My brain struggles to process this. "Why are you helping me?"

Felix's expression hardens. "Because they killed my sister. Elena Gray. She was Dr. Voss's patient before you, another 'integration therapy' success story." He pulls up a photograph on his tablet—a young woman who looks like she could be my sister, similar bone structure and coloring. "She died during a procedure six months ago. Brain hemorrhage from forced personality fragmentation."

The room tilts. I grab the arm of my chair to steady myself.

"Dr. Voss told me I was her first successful integration."

"You're her first successful long-term subject. Elena was the prototype." Felix's voice carries the weight of grief and rage in equal measure. "When she died, I made it my mission to document everything. To gather evidence. To keep the next subject alive long enough to expose what Voss is doing."

He hands me the tablet. The security footage now shows teams positioned at every exit, every stairwell, every possible escape route from my building.

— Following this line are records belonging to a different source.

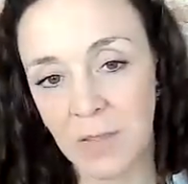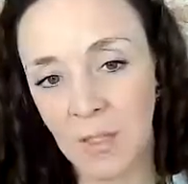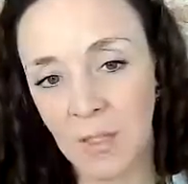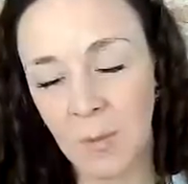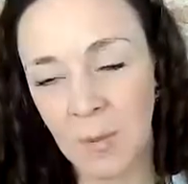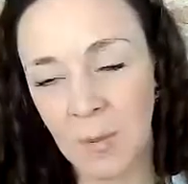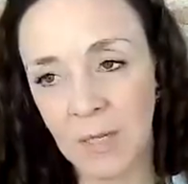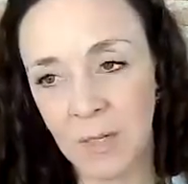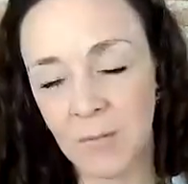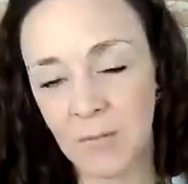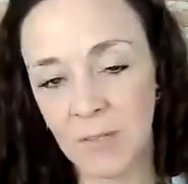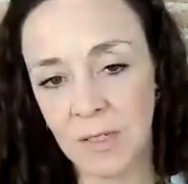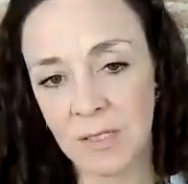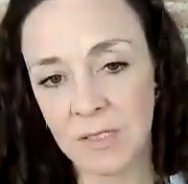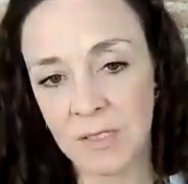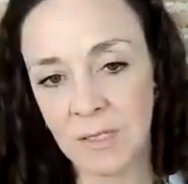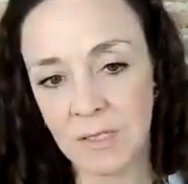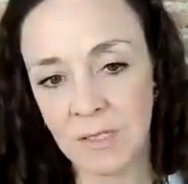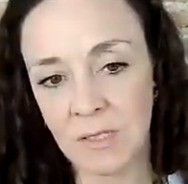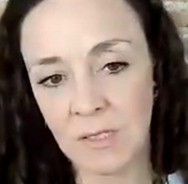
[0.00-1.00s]
You become very
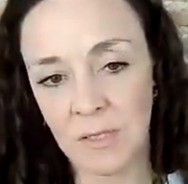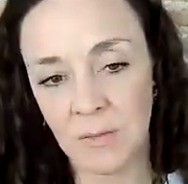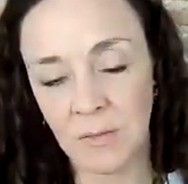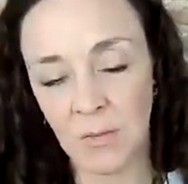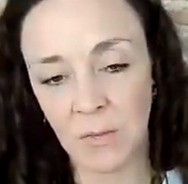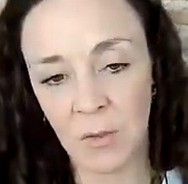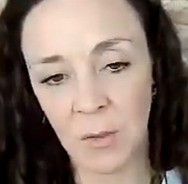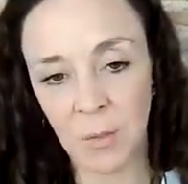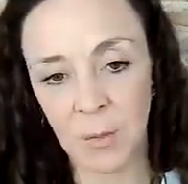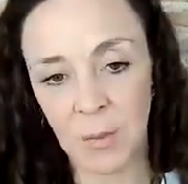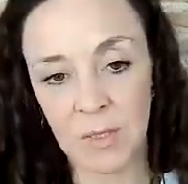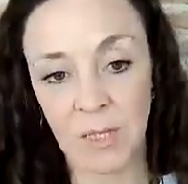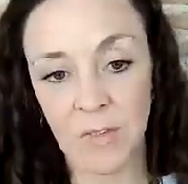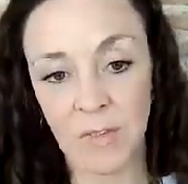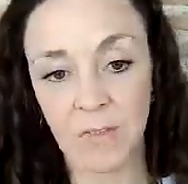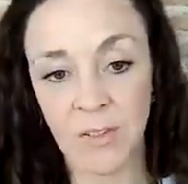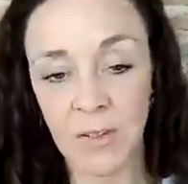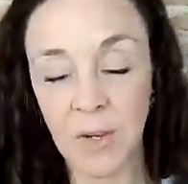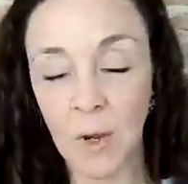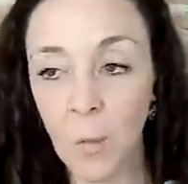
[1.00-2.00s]
sensitive of your body,
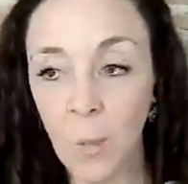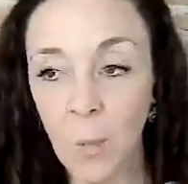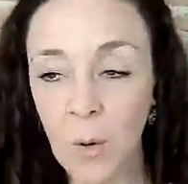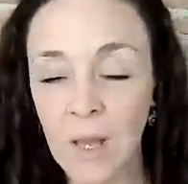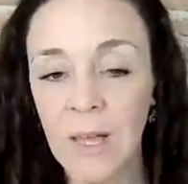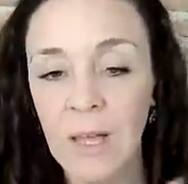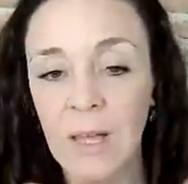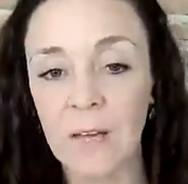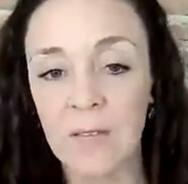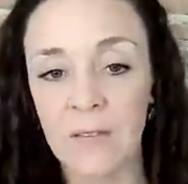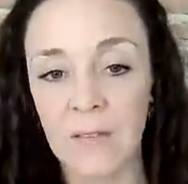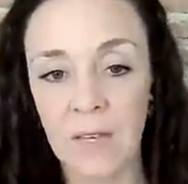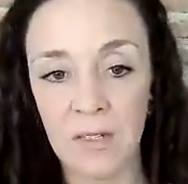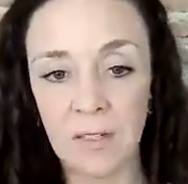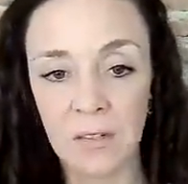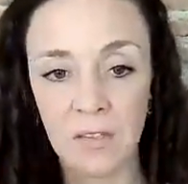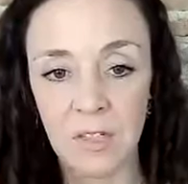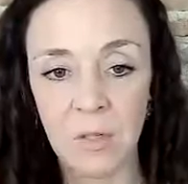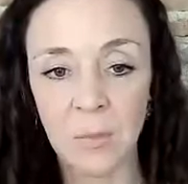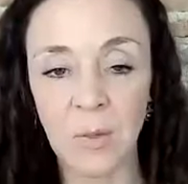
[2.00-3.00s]
very aware of energy,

"They're not here to take you back to therapy, Vera. The integration protocol has been deemed a failure. Too much memory bleed, too much resistance from your original personality." Felix stands, moving toward what I now realize is another hidden panel in my wall. "They're here to terminate you and start fresh with a new subject."

"Terminate me?"

"Phoenix Cross was supposed to be permanently buried. Vera Kane was supposed to be the only personality that survived." Felix opens the panel, revealing maintenance tunnels that stretch into darkness. "But Phoenix kept fighting. Kept leaving evidence. Kept trying to surface."

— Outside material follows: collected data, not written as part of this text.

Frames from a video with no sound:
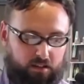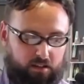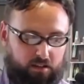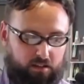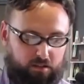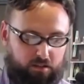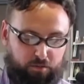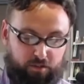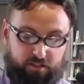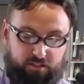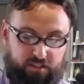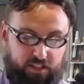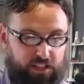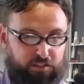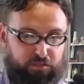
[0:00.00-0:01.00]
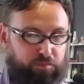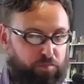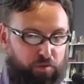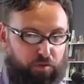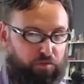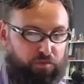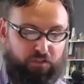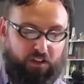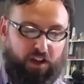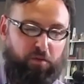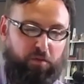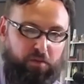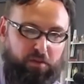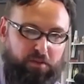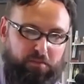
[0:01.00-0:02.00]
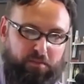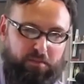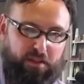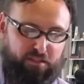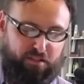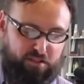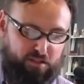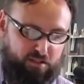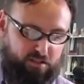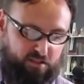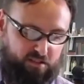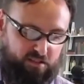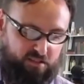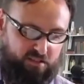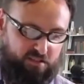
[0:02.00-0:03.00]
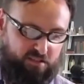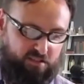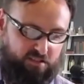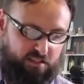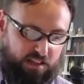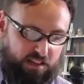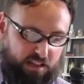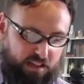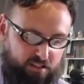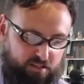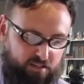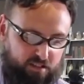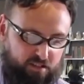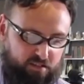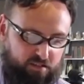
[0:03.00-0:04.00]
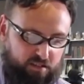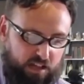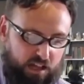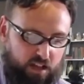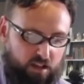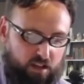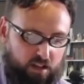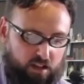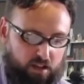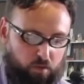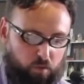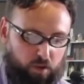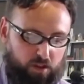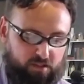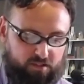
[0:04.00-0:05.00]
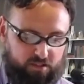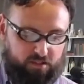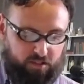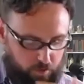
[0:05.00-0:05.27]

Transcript: received profound messages. It says, when someone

The photographs in my jacket pocket suddenly make sense. Phoenix wasn't just leaving me clues—she was leaving proof of her existence.

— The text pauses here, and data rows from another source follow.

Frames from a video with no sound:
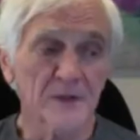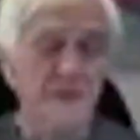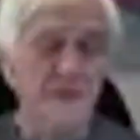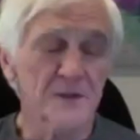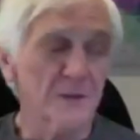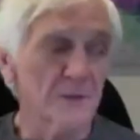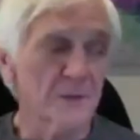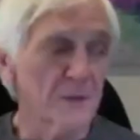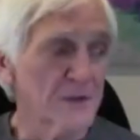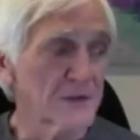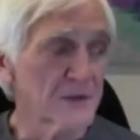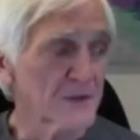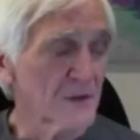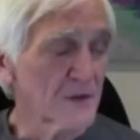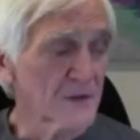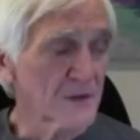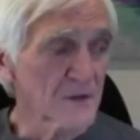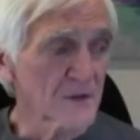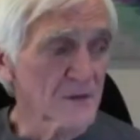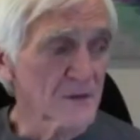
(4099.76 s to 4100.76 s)
to see peace
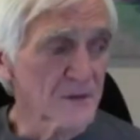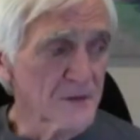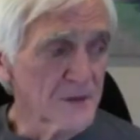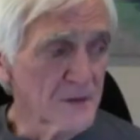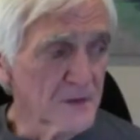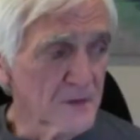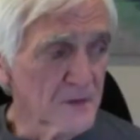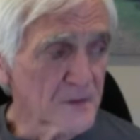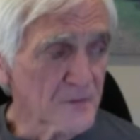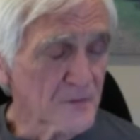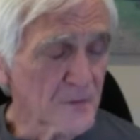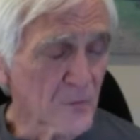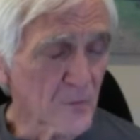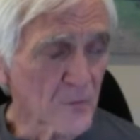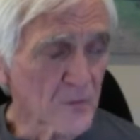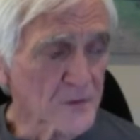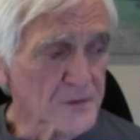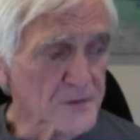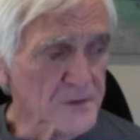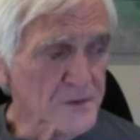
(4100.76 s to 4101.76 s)
on earth, you know, of
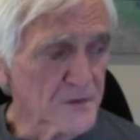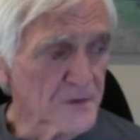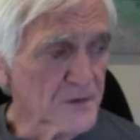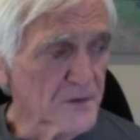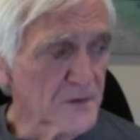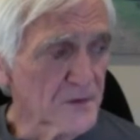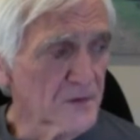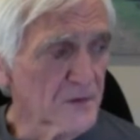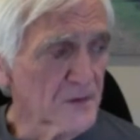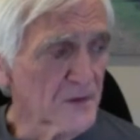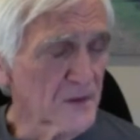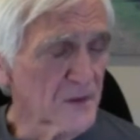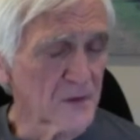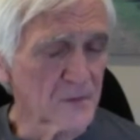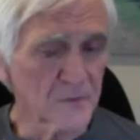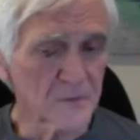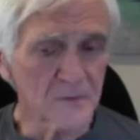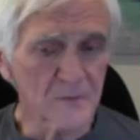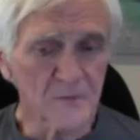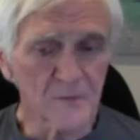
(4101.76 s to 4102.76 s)
course. Um,
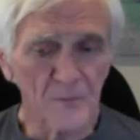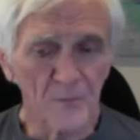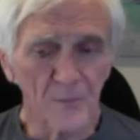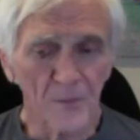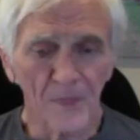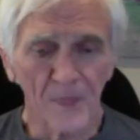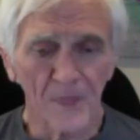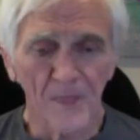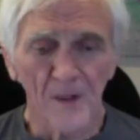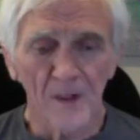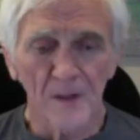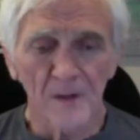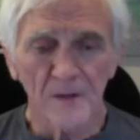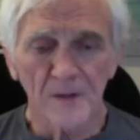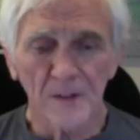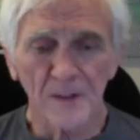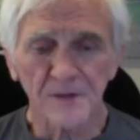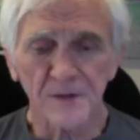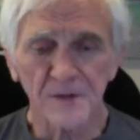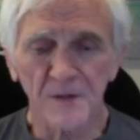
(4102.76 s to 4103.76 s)

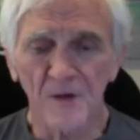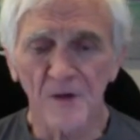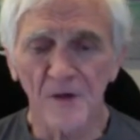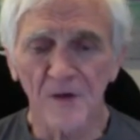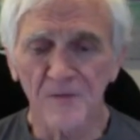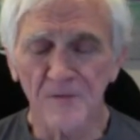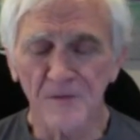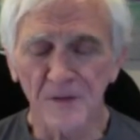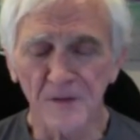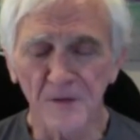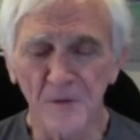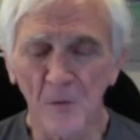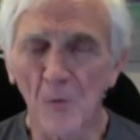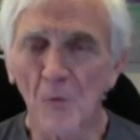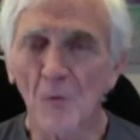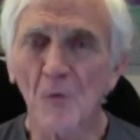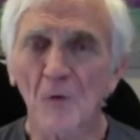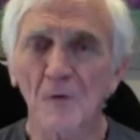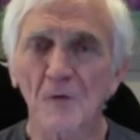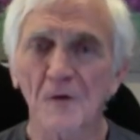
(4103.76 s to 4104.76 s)
that's a lofty
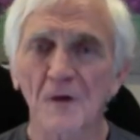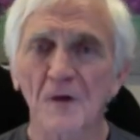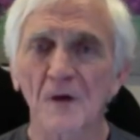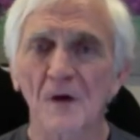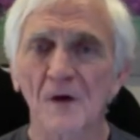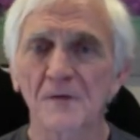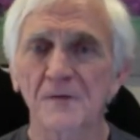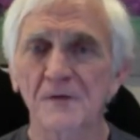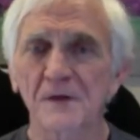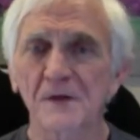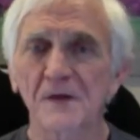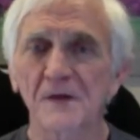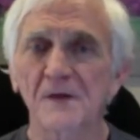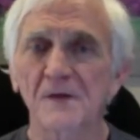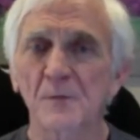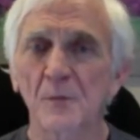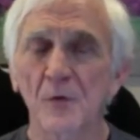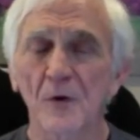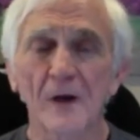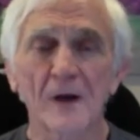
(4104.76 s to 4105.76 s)
goal or a lofty
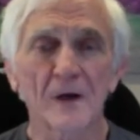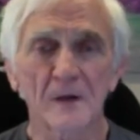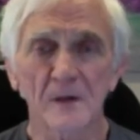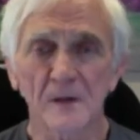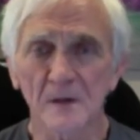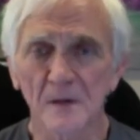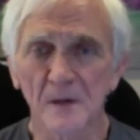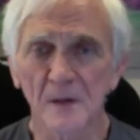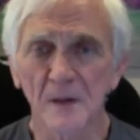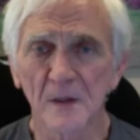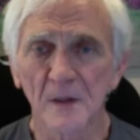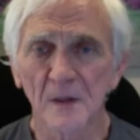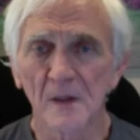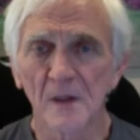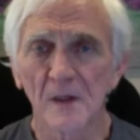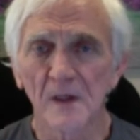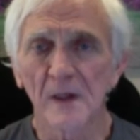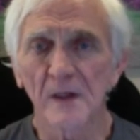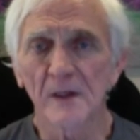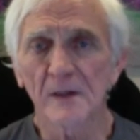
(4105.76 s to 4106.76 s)
prayer.
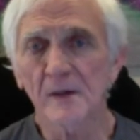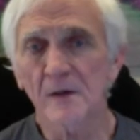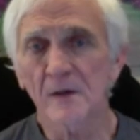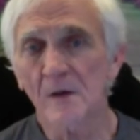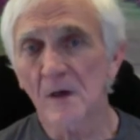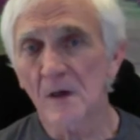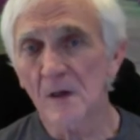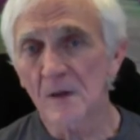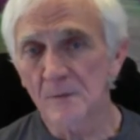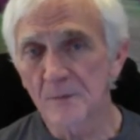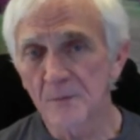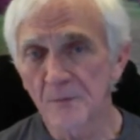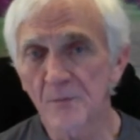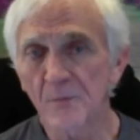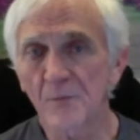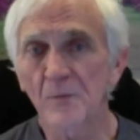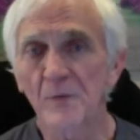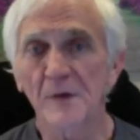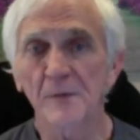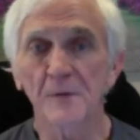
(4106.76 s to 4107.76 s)
And there are
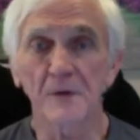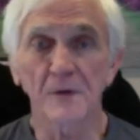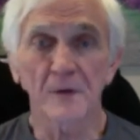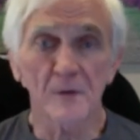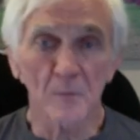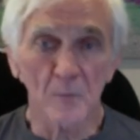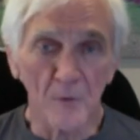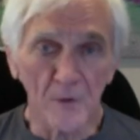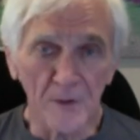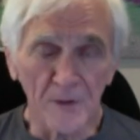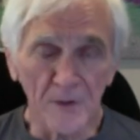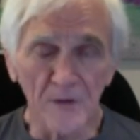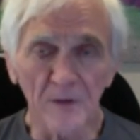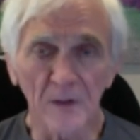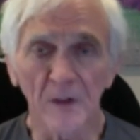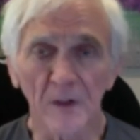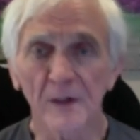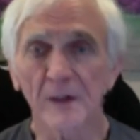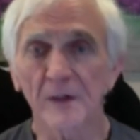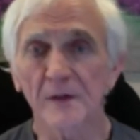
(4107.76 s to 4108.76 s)
people that are working
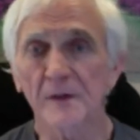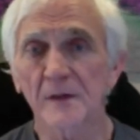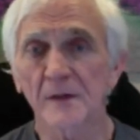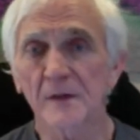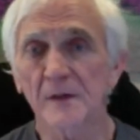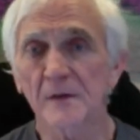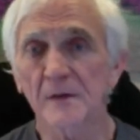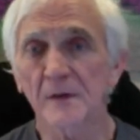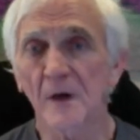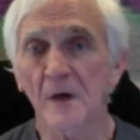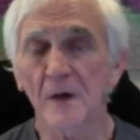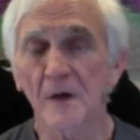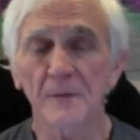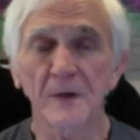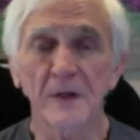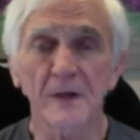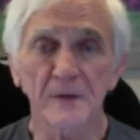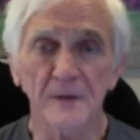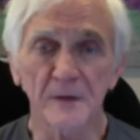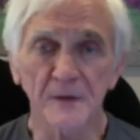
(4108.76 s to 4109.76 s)
on it. The
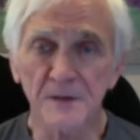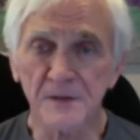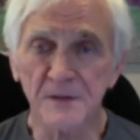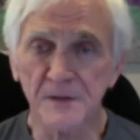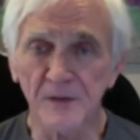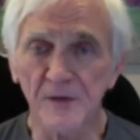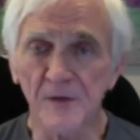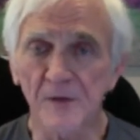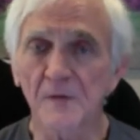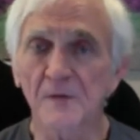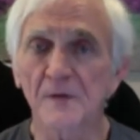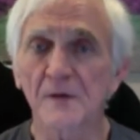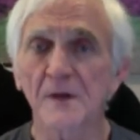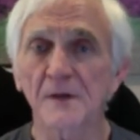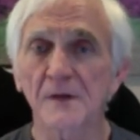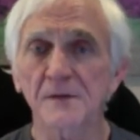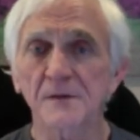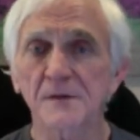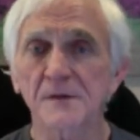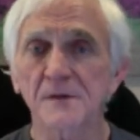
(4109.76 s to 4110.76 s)
HeartMath Institute
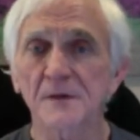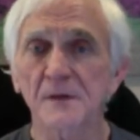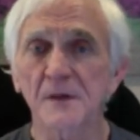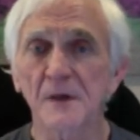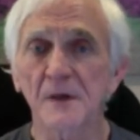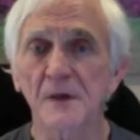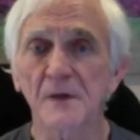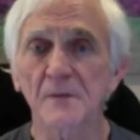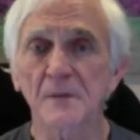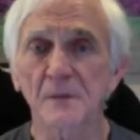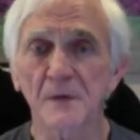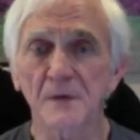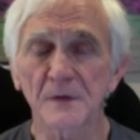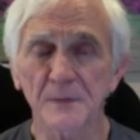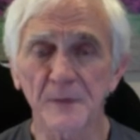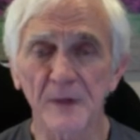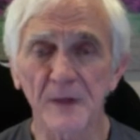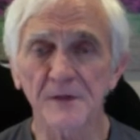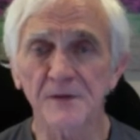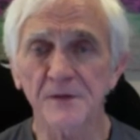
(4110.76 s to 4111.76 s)
does uh,
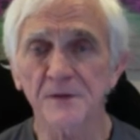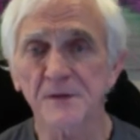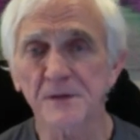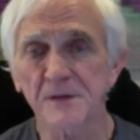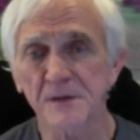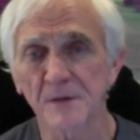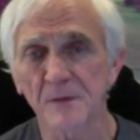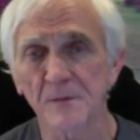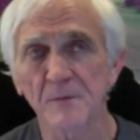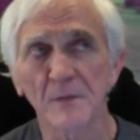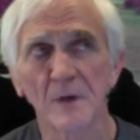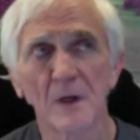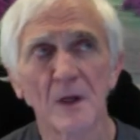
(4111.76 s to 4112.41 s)
sponsor some,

"So they're going to kill me."

"They're going to kill both of you. Clean slate. No more complications." Felix pulls tactical gear from a bag hidden in the tunnel—body armor, night vision goggles, weapons I don't recognize but somehow know how to use. "Unless we move right now."

Through my floor-to-ceiling windows, I can see men rappelling down the building's exterior. Professional. Efficient. Moving with the kind of coordination that suggests they've done this before.

"Felix, I don't know how to fight."

"Vera doesn't. But Phoenix does." He hands me a pistol, and my fingers automatically check the magazine, engage the safety, verify the action. Muscle memory I don't remember developing. "She's been waiting for this moment. Let her."

The elevator dings in the hallway outside my apartment.

"Too late for the tunnels," Felix says. "We go up."

As we move toward the maintenance access panel, I catch a glimpse of myself in the hallway mirror. For just a moment, the woman looking back isn't frightened Vera Kane. She's someone else entirely. Someone who knows exactly how to handle tactical gear and isn't afraid of the fight that's coming.

Someone who's been waiting ten years for the chance to fight back.